I have a strange Problem. I'm using Web Audio to play a stream from the server. I do that the following way:
var d2 = new DataView(evt.data);
var data = new Float32Array(d2.byteLength / Float32Array.BYTES_PER_ELEMENT);
for (var jj = 0; jj < data.length; ++jj) {
data[jj] = d2.getFloat32(jj * Float32Array.BYTES_PER_ELEMENT, true);
}
var buffer = context.createBuffer(1, data.length, 44100);
buffer.getChannelData(0).set(data);
source = context.createBufferSource();
source.buffer = buffer;
source.start(startTime);
source.connect(context.destination);
startTime += buffer.duration;
This works fine. If i play the stream on my Computer i don't have any problems.
If i play the same stream on my Windows 8 tablet (same Chrome version) i have a lot of clicking sounds in the audio. There are multiple of them within one second. It kinda seams that on the end of each buffer i hear a click.
I don't understand the difference... The only difference i could find was that the samplingrate of the soundcard on my computer is 44100 and on the tablet it's 48000.

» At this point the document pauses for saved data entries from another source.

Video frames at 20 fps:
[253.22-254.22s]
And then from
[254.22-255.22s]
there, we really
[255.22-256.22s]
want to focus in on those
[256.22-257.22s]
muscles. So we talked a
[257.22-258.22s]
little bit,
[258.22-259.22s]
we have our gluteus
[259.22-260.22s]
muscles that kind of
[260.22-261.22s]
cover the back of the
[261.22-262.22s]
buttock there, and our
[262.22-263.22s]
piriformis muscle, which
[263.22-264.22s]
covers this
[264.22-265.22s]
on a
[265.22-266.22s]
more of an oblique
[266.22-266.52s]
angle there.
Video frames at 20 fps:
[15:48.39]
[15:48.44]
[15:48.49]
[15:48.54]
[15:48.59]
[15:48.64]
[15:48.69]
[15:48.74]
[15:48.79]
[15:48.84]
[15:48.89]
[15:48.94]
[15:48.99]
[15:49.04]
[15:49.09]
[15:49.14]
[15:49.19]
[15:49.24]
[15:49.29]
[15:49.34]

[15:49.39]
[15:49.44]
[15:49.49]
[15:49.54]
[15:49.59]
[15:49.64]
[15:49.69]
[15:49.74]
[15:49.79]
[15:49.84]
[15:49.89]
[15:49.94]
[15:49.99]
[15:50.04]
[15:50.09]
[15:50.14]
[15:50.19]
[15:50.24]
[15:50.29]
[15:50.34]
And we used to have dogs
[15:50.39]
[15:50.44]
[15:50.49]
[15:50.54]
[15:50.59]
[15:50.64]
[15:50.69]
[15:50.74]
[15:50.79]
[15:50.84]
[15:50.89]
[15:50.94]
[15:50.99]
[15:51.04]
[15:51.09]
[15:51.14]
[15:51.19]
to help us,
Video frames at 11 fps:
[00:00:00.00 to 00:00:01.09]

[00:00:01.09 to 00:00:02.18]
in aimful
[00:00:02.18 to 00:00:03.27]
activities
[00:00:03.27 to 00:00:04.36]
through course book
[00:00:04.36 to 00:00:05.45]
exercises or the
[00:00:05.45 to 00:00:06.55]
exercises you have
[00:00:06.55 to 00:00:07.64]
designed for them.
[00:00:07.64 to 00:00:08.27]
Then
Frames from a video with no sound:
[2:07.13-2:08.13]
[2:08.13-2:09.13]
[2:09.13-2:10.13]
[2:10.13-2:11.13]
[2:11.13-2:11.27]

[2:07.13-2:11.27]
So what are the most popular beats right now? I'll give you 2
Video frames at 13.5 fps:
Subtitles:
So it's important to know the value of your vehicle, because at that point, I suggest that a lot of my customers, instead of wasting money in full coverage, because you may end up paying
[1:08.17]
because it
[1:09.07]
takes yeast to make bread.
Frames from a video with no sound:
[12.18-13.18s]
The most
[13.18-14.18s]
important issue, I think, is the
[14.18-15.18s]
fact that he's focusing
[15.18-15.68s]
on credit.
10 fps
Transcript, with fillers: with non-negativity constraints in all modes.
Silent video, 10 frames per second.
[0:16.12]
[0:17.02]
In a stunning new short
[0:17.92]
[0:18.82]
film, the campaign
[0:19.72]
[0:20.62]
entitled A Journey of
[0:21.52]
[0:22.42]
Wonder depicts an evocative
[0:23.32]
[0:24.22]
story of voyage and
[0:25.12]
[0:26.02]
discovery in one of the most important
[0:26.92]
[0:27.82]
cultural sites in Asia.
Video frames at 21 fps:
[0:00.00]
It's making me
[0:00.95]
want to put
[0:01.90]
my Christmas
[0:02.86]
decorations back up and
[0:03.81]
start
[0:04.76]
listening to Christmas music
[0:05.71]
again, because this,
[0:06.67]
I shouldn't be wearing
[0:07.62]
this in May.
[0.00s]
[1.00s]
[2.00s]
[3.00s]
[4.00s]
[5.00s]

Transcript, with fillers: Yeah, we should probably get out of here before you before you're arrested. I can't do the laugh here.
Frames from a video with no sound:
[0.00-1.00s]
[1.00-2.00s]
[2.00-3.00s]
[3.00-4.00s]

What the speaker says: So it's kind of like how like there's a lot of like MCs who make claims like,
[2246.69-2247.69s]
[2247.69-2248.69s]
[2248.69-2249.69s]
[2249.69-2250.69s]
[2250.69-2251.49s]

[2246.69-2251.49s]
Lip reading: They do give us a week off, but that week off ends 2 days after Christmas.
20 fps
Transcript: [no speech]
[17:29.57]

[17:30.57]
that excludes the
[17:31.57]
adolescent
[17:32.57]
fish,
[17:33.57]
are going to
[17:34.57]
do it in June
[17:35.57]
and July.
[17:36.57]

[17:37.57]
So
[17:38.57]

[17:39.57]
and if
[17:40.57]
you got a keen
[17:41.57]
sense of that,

The transmitted stream is in 44100 and i don't have any samplerate problems. just the clicking sounds.
Does anybody have an idea why this is happening?
Thank you, metabolic
AudioBufferSourceNode resample their buffers to the AudioContext samplerate. As you can imagine, the API does not allow you to keep the resampler state between one AudioBufferSourceNode and the other, so there is a discontinuity between the two buffers.
I think the easiest way is to provide a stream at the sample-rate of the device, by resampling server-side. When the AudioWorkerNode will be ready and implemented, you'll be able to fix this yourself as well client side, but it's not.
Alternatively also you can just stream using an element, and pipe that to Web Audio API using AudioContext.createMediaElementSource().
I had the same issue, thanks to Padenot's answer I checked the sample rates. AudioContext.sampleRate defaulted to 44100, but the PCM data and AudioBuffer was 48000. Initialising the AudioContext with a matching sampleRate solved the problem:
var AudioContext = window.AudioContext || window.webkitAudioContext;
var audioCtx = new AudioContext({
latencyHint: 'interactive',
sampleRate: 48000,
});
With this, I can schedule the playback of 20ms 48khz PCM16 AudioBuffers back-to-back without any clicks or distortion.